NEW YORK, Nov. 26 (GenomeWeb News) - The Human Epigenome Project, a collaboration between the Wellcome Trust Sanger Institute, Berlin-based biotech Epigenomics, and France's Centre National de Génotypage, has wrapped up a pilot study to profile DNA methylation levels within the major histocompatibility complex -- a region of chromosome 6 that is associated with more diseases than any other region in the human genome.
The results of the pilot study, launched last October, were published this week in PLoS Biology. Data from the study is available through the HEP browser.
The MHC pilot, which analyzed 250 regions of 90 genes in 32 tissue samples, is the first sequence-level study of methylation profiles within a multi-megabase region of the human genome, according to the HEP partners. The researchers developed a pipeline for high-throughput methylation analysis using bisulphite DNA sequencing and epigenotyping by MALDI-MS.
According to the authors, a "significant proportion" of the analyzed loci within the MHC show tissue-specific methylation profiles, and inter-individual methylation differences are common. In addition, the study found that epigenetic mechanisms may be involved in the use of alternative transcriptional start sites.
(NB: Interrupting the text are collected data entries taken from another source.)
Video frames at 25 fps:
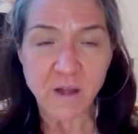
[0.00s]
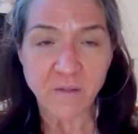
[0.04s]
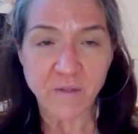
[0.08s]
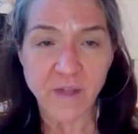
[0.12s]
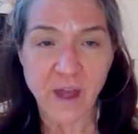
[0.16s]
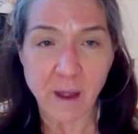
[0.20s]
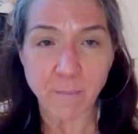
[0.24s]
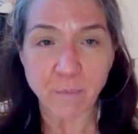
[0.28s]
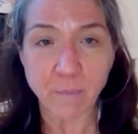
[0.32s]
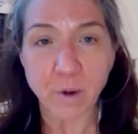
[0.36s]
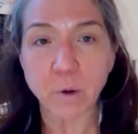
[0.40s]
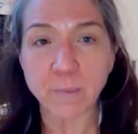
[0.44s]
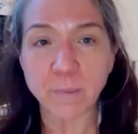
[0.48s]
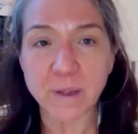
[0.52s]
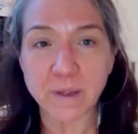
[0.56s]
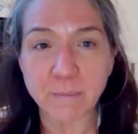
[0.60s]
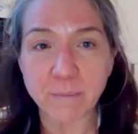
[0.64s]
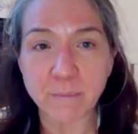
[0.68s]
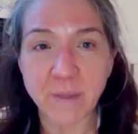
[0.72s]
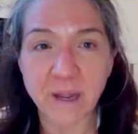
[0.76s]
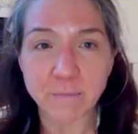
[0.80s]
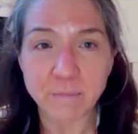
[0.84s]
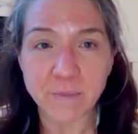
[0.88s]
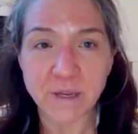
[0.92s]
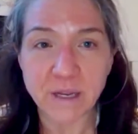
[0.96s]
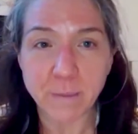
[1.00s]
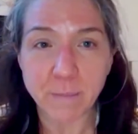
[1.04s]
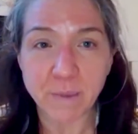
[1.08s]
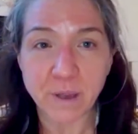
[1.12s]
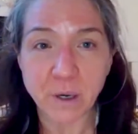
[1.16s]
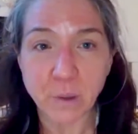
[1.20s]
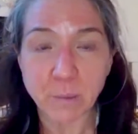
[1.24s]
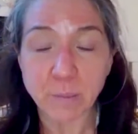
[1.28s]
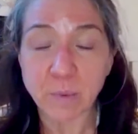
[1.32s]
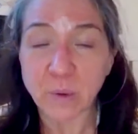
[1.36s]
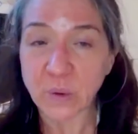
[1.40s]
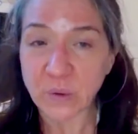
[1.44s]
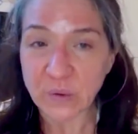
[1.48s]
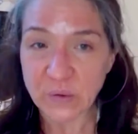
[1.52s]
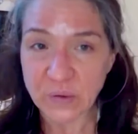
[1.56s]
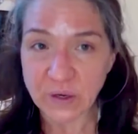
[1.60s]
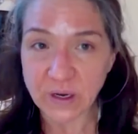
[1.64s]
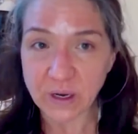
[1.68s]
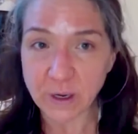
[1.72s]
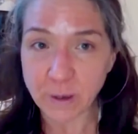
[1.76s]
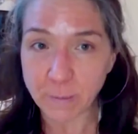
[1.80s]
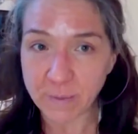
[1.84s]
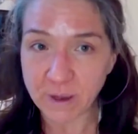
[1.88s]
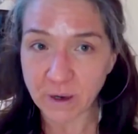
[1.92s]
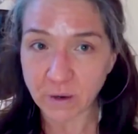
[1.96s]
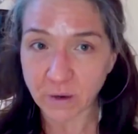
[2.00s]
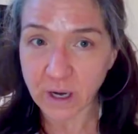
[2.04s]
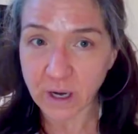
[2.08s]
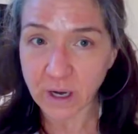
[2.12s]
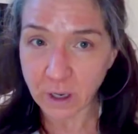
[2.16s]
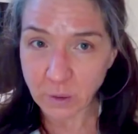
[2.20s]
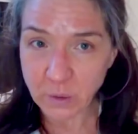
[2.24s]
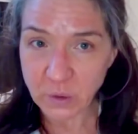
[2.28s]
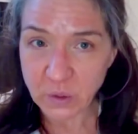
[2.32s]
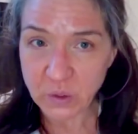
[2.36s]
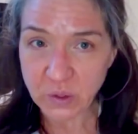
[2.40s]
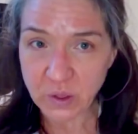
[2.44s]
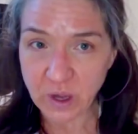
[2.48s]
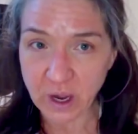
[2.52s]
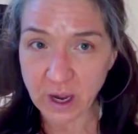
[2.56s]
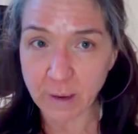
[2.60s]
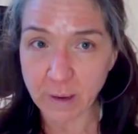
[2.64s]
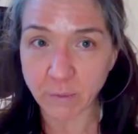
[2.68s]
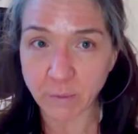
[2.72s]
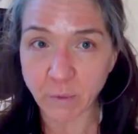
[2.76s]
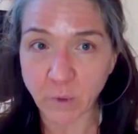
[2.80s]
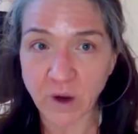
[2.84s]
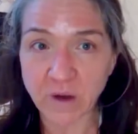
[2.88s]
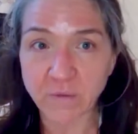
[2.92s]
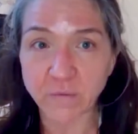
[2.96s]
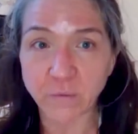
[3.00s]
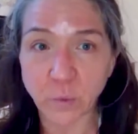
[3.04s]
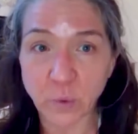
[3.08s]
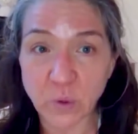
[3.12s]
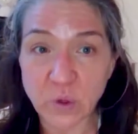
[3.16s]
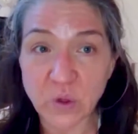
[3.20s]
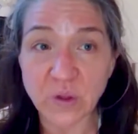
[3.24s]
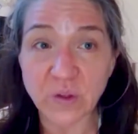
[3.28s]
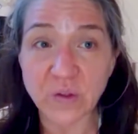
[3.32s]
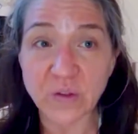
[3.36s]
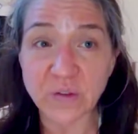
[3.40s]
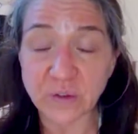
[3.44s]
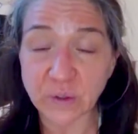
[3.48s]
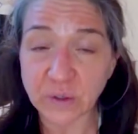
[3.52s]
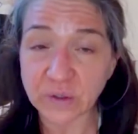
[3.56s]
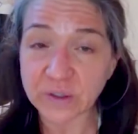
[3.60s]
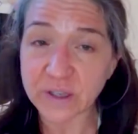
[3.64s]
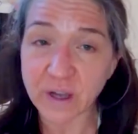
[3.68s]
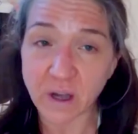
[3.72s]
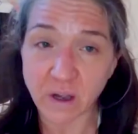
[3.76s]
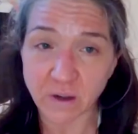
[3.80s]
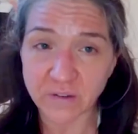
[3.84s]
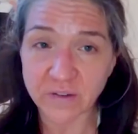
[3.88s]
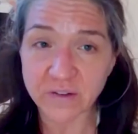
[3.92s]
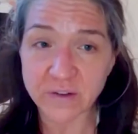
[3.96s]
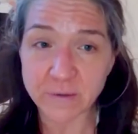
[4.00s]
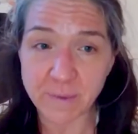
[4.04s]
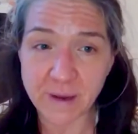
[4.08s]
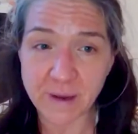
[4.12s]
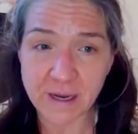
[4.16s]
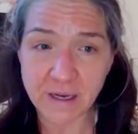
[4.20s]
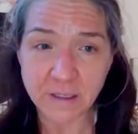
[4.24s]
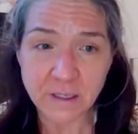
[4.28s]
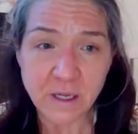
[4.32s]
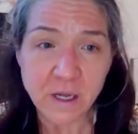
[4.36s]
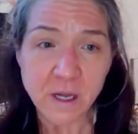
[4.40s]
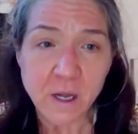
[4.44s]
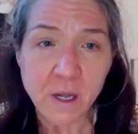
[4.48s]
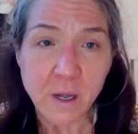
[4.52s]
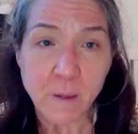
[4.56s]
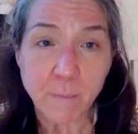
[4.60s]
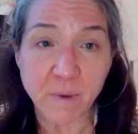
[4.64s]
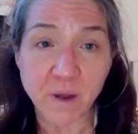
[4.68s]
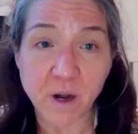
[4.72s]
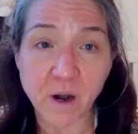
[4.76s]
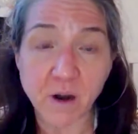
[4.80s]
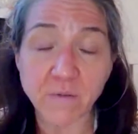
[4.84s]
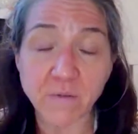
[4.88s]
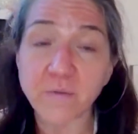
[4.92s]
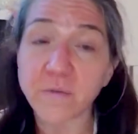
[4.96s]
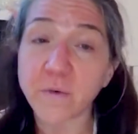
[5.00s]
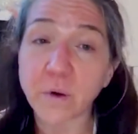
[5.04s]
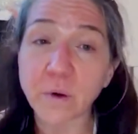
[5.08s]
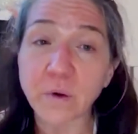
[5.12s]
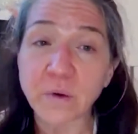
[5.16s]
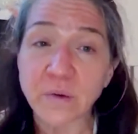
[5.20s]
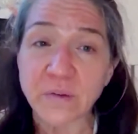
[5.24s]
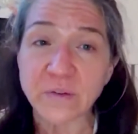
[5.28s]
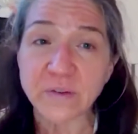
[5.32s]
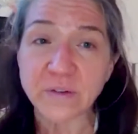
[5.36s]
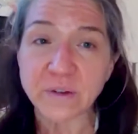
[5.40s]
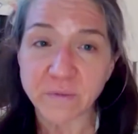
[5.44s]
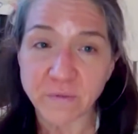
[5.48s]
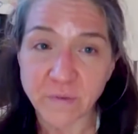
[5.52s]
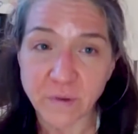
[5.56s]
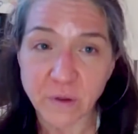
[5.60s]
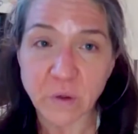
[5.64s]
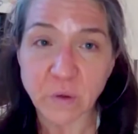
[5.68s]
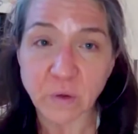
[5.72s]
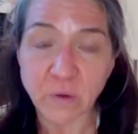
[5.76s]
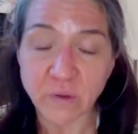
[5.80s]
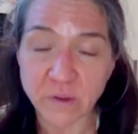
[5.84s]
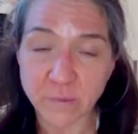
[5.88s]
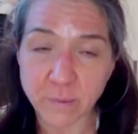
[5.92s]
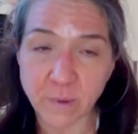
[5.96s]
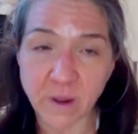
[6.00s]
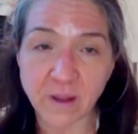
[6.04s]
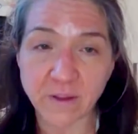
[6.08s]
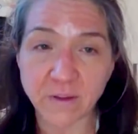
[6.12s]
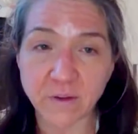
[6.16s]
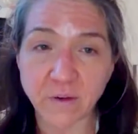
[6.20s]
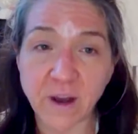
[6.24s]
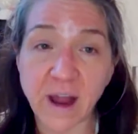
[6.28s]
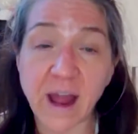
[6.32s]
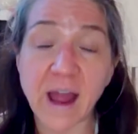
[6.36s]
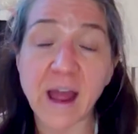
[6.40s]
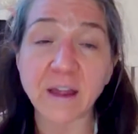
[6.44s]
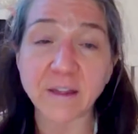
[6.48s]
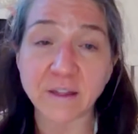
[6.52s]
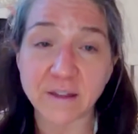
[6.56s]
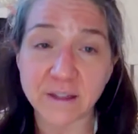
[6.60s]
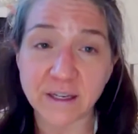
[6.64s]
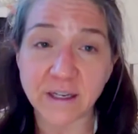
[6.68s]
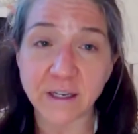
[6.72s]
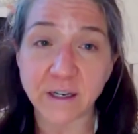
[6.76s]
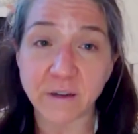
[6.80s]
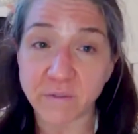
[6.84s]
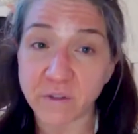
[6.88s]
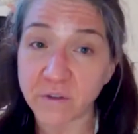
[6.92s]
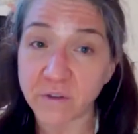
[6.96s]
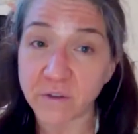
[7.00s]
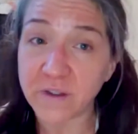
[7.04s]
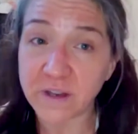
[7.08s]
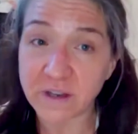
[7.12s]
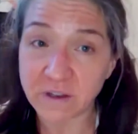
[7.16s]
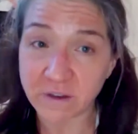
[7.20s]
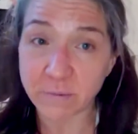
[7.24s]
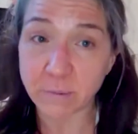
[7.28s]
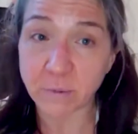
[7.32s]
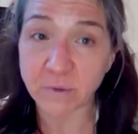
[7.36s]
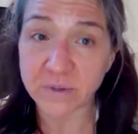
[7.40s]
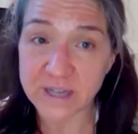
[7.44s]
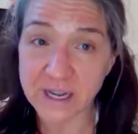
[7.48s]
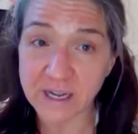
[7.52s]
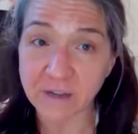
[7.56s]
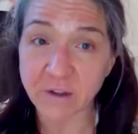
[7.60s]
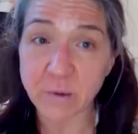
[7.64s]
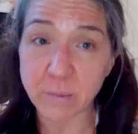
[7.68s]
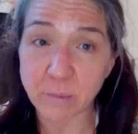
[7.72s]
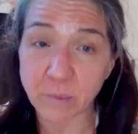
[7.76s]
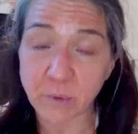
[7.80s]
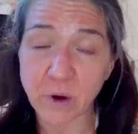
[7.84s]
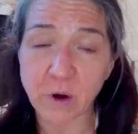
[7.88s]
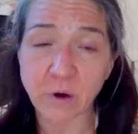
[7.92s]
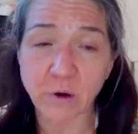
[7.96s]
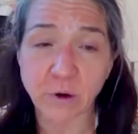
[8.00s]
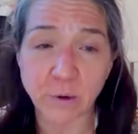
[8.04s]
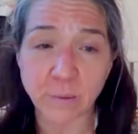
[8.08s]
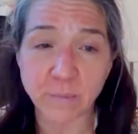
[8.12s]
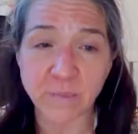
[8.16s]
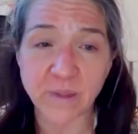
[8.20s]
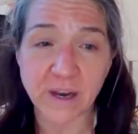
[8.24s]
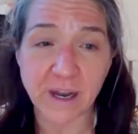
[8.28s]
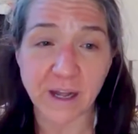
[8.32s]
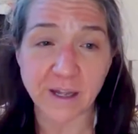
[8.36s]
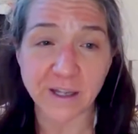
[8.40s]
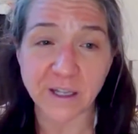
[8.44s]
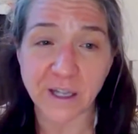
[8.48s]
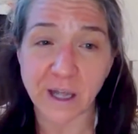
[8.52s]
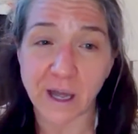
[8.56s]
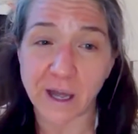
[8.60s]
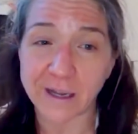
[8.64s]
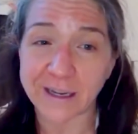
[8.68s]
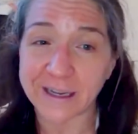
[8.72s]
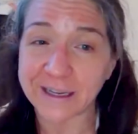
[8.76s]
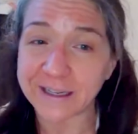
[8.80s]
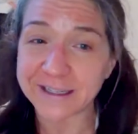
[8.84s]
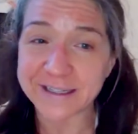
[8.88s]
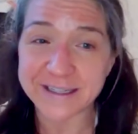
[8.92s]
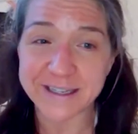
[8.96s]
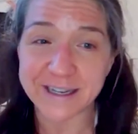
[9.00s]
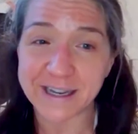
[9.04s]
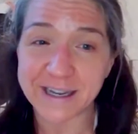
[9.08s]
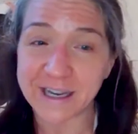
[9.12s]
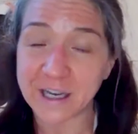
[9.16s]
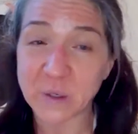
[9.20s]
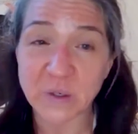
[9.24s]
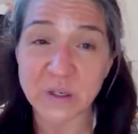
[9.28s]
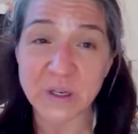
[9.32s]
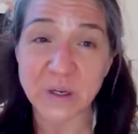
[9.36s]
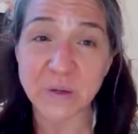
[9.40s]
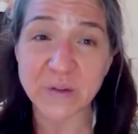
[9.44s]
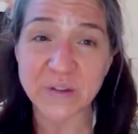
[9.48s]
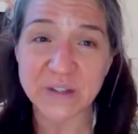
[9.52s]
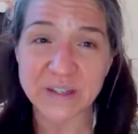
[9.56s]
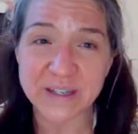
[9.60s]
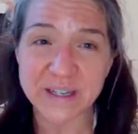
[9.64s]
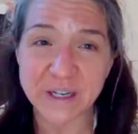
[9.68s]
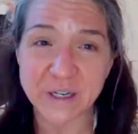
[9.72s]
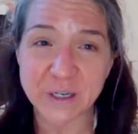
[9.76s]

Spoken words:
That moment made me a better person and a coach. I am grateful she still talks to me. But our first official sponsored athlete of the Fitness Protection Program that I get to introduce to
Across the range of tissues tested, high levels of methylation were correlated with low levels of gene activity and high gene activity correlated with low levels of methylation.
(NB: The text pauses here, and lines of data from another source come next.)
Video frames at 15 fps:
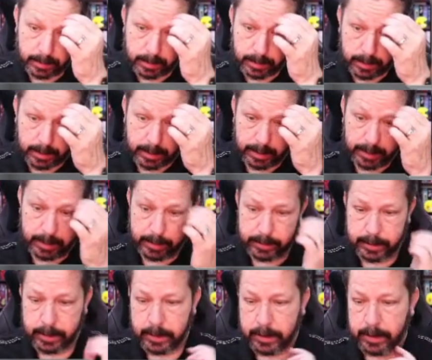
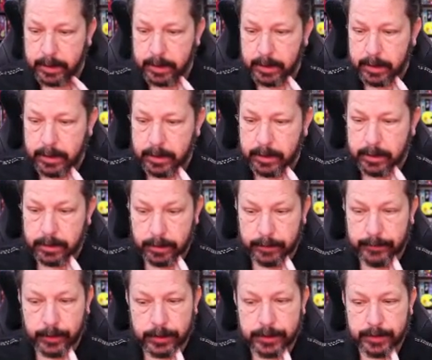and you
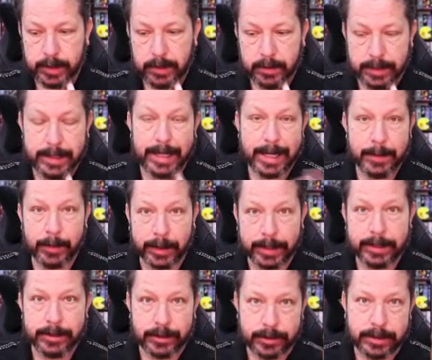first of all enable
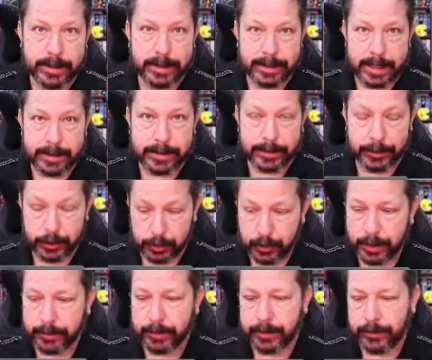it so that it's actually
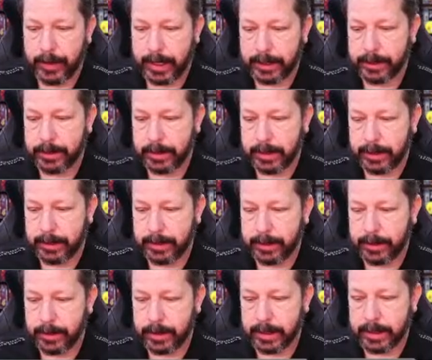doing retraction, and
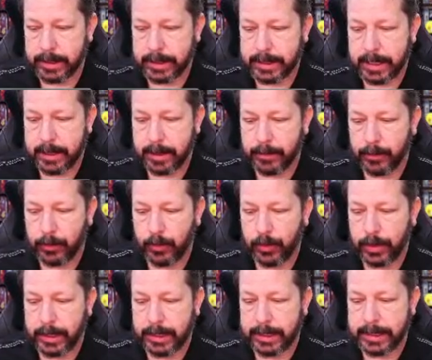then you can set up
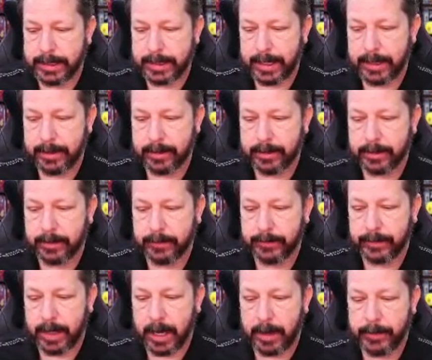one set
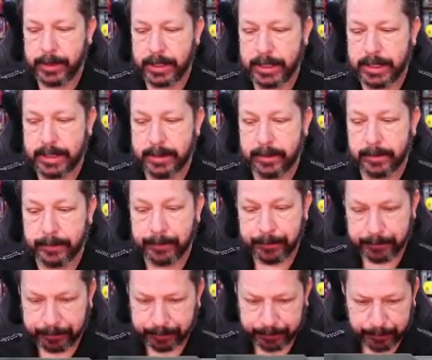of options here
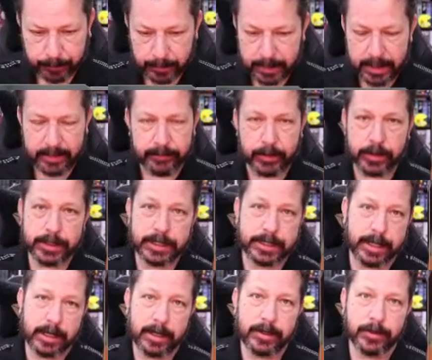versus
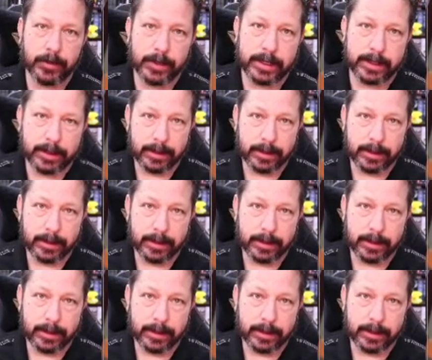the other one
Eventually, the HEP plans to assess the methylation profiles for the regulatory regions of all annotated genes in most major cell types and their diseased variants. As a next step, which the authors claim is "well underway," they are analyzing the DNA methylation profiles of more than 5,000 regions associated with around 3,000 genes on human Chromosomes 6, 13, 20, and 22. Samples from more than 40 different individuals representing 20 tissues will be used in this study.